Zisterzienser/-innenkloster St. Maria, Alt-Bottenbroich, Zisterzienserkloster im Rhein-Erft-Kreis, Deutschland.
Bottenbroich Abbey war ein Zisterzienserkloster, das sich durch schlichte Architektur und praktische Raumgestaltung auszeichnete, wie es der Ordensregel entsprach. Die Gebäude folgten den klösterlichen Anforderungen mit Kirche, Wohnräumen und Wirtschaftsgebäuden in einer geordneten Anlage.
Das Kloster wurde 1201 gegründet und stand unter der Aufsicht von Kloster Kamp. Im Laufe der Jahrhunderte entwickelte es sich zu einem wichtigen religiösen Zentrum, bevor es 1802 während der deutschen Säkularisierung aufgelöst wurde.
Der Ort war bekannt für die Verehrung Marias, besonders durch ein geschnitztes Andachtsbild aus dem 15. Jahrhundert, das Pilger anzog. Gläubige kamen hierher, um vor diesem religiösen Kunstwerk zu beten und ihre Frömmigkeit auszudrücken.

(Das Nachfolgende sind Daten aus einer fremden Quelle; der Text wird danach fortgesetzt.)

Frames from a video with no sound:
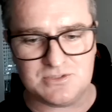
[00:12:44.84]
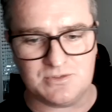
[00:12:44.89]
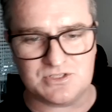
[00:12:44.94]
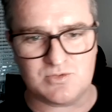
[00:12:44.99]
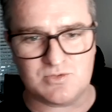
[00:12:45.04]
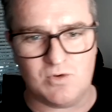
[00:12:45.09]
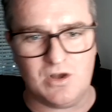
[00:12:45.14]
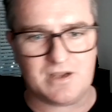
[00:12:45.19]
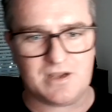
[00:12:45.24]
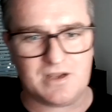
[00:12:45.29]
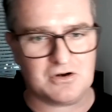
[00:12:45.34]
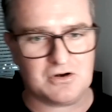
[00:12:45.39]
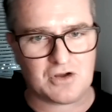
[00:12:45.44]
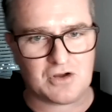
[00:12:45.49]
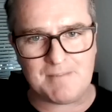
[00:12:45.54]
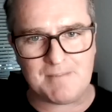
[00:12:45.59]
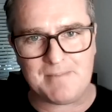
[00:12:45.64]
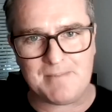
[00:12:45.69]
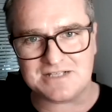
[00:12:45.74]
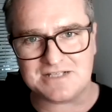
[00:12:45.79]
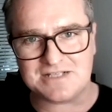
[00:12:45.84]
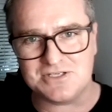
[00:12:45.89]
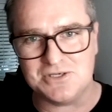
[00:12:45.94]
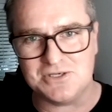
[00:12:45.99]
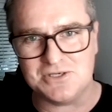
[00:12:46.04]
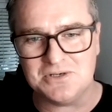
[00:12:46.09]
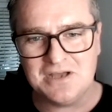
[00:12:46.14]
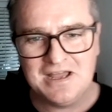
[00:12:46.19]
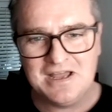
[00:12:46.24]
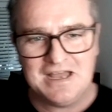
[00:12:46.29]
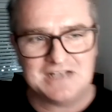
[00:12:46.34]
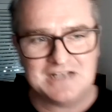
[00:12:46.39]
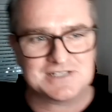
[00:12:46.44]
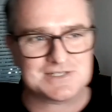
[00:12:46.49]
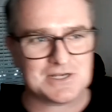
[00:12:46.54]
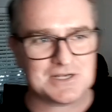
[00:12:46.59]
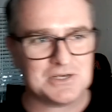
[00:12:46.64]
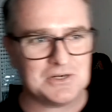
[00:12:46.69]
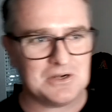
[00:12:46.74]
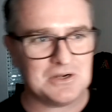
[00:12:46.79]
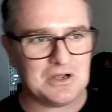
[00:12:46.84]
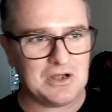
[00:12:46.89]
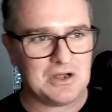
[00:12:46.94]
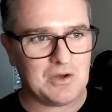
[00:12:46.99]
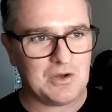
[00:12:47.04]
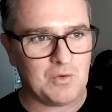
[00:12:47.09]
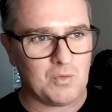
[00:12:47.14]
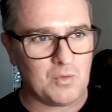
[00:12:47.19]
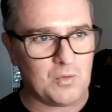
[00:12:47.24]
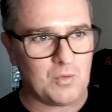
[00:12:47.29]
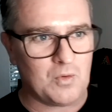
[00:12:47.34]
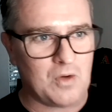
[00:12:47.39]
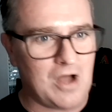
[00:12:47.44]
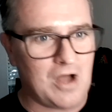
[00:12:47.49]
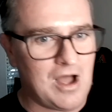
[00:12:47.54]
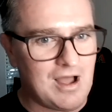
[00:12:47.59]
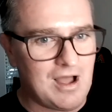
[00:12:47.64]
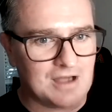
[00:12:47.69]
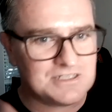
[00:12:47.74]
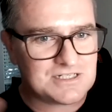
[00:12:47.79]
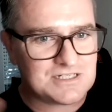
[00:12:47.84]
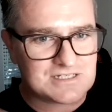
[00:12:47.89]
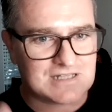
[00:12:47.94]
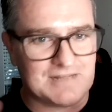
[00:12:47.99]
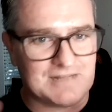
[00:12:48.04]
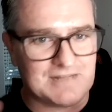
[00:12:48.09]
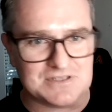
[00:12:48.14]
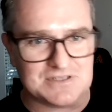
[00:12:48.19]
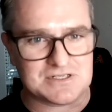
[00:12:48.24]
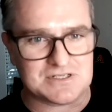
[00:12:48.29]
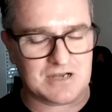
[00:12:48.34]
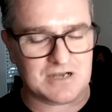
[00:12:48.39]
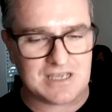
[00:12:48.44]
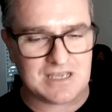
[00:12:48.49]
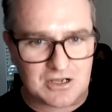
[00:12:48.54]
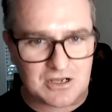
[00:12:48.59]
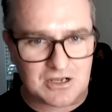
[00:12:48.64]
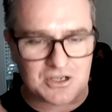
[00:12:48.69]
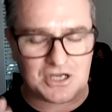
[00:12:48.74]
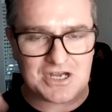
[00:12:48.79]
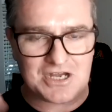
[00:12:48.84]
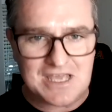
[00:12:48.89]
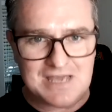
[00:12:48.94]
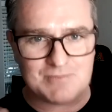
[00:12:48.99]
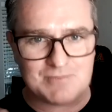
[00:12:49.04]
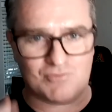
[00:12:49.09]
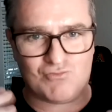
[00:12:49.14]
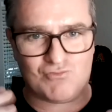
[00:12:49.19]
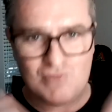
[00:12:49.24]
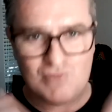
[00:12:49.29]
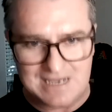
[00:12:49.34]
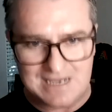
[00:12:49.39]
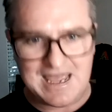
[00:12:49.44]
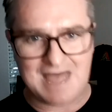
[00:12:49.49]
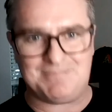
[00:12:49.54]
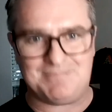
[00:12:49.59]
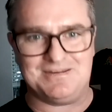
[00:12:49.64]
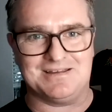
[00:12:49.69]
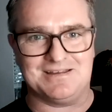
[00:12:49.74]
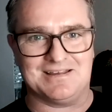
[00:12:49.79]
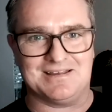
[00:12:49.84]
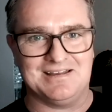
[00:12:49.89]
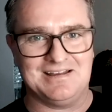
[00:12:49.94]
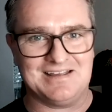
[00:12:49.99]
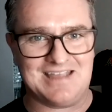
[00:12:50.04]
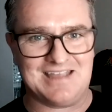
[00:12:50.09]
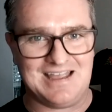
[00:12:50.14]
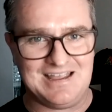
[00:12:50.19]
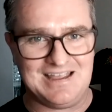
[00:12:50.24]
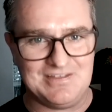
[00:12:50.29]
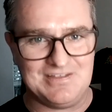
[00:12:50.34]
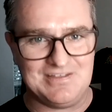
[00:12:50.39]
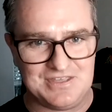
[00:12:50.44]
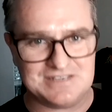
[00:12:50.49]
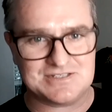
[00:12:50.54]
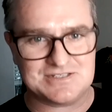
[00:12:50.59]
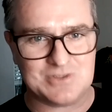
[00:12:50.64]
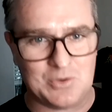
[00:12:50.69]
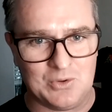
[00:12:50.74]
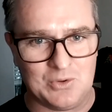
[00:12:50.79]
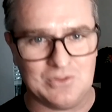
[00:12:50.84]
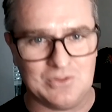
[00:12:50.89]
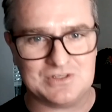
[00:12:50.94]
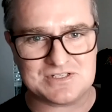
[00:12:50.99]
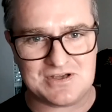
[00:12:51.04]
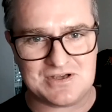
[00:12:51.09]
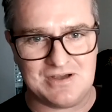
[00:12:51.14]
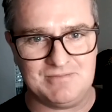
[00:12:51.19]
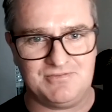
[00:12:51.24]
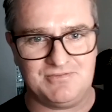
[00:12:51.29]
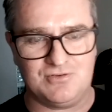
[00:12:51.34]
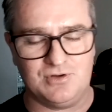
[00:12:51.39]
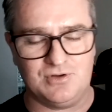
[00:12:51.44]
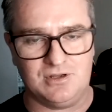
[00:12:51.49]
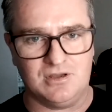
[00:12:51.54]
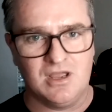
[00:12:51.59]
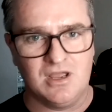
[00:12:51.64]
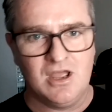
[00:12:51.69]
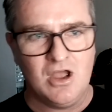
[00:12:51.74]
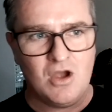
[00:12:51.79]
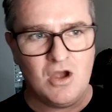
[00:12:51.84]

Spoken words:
do its work and I'll come back to you. So I just love this and I'm going to keep recapping, okay, this all the time for you.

Der Ort ist heute unter dem Namen Marienfeld bekannt und kann besucht werden, wobei ein Gedenksonnenwerk von 2006 die Geschichte markiert. Die Überreste ermöglichen es Besuchern, sich eine Vorstellung vom früheren Klosterleben zu machen.
Zwischen 1480 und 1486 gründeten die Mönche hier ein zweites Kloster namens Mariawald, um einen zusätzlichen Wallfahrtsort für Marienverehrung zu schaffen. Diese Gründung zeigt, wie erfolgreich das ursprüngliche Kloster war und wie es seine Arbeit erweiterte.